• **Exercise description**:
Could you transcribe the records below exactly, leaving out every picture?

• **Exercise material**:
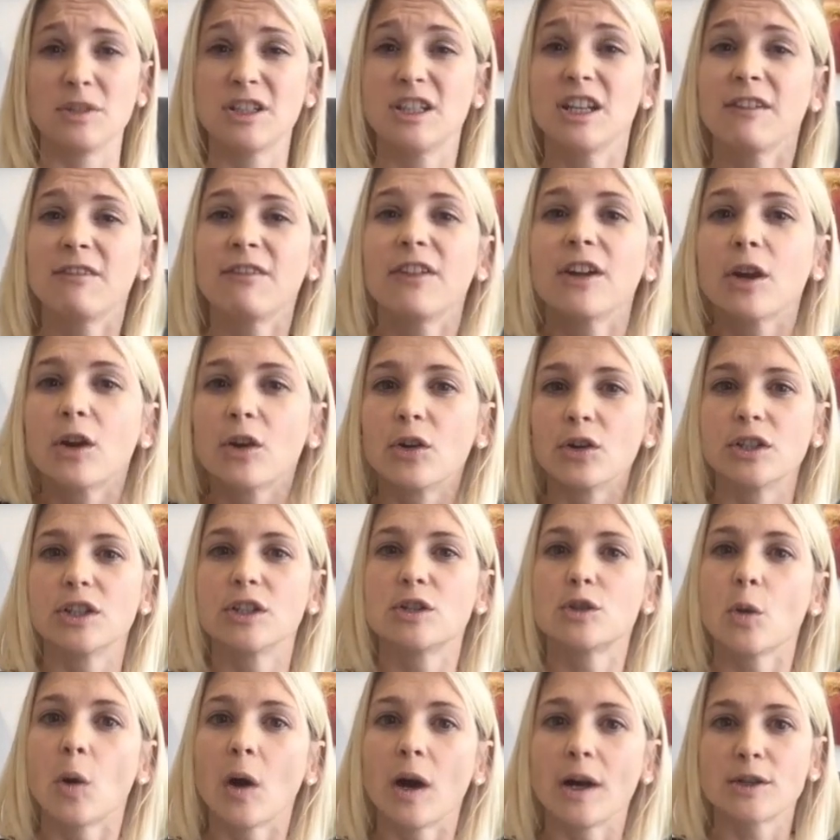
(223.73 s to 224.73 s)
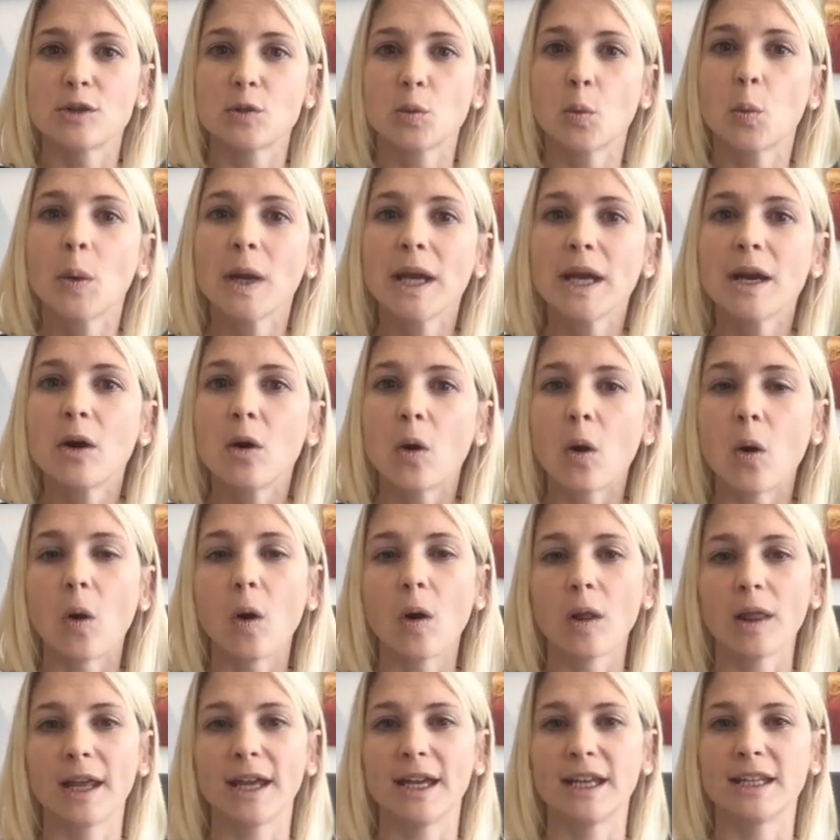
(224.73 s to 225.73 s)
difficulties, or as we
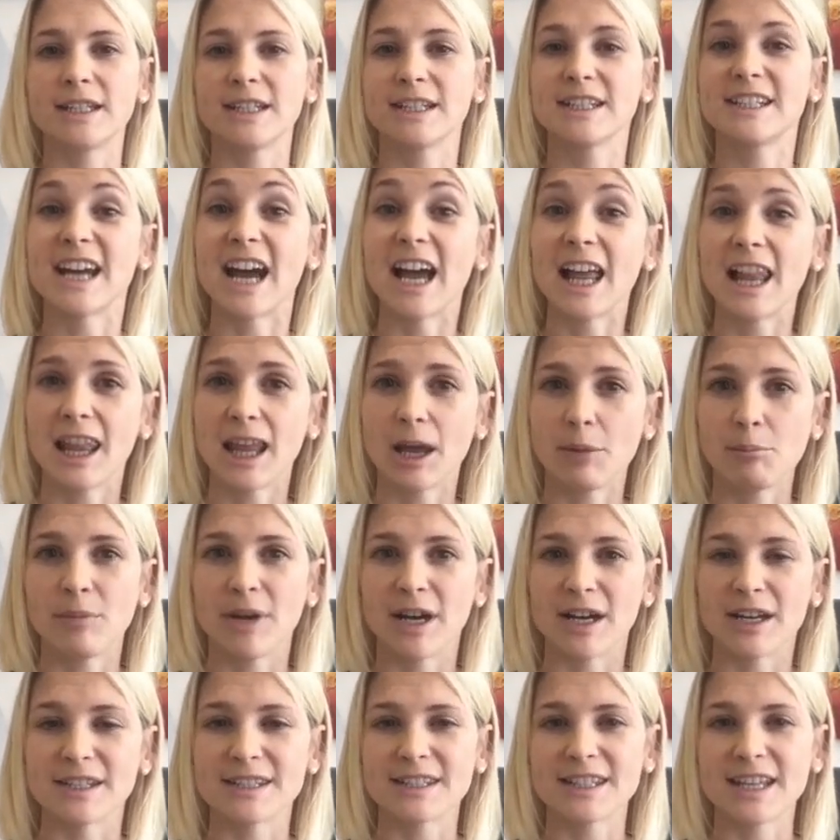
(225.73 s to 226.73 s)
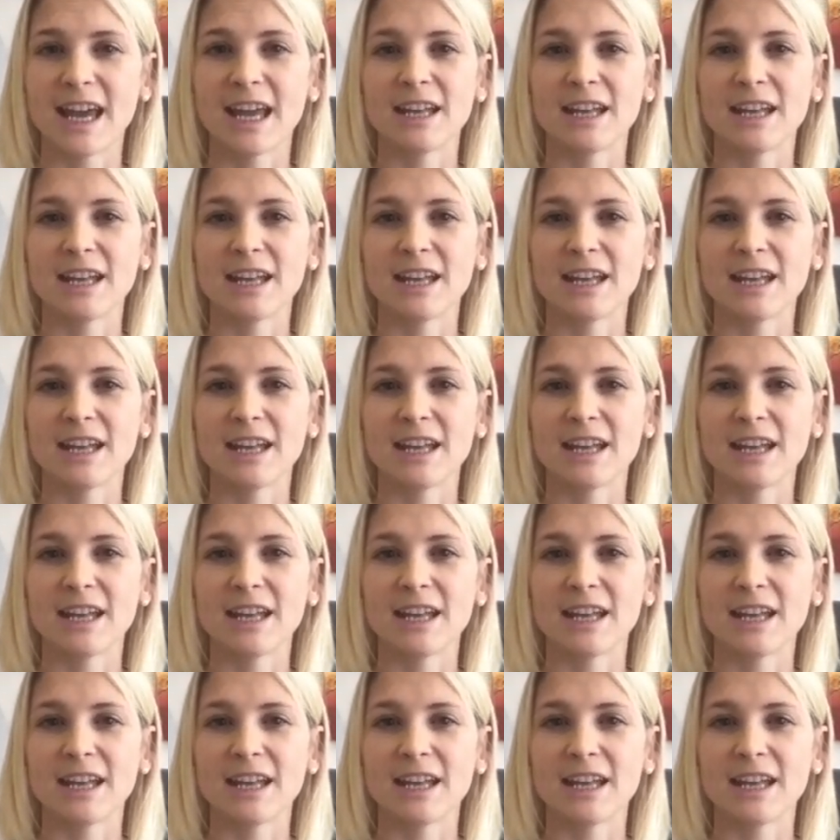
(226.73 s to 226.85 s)
call it, dilemmas,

• **Solution for this problem**:
(223.73 s to 224.73 s)
(224.73 s to 225.73 s)
difficulties, or as we
(225.73 s to 226.73 s)
(226.73 s to 226.85 s)
call it, dilemmas,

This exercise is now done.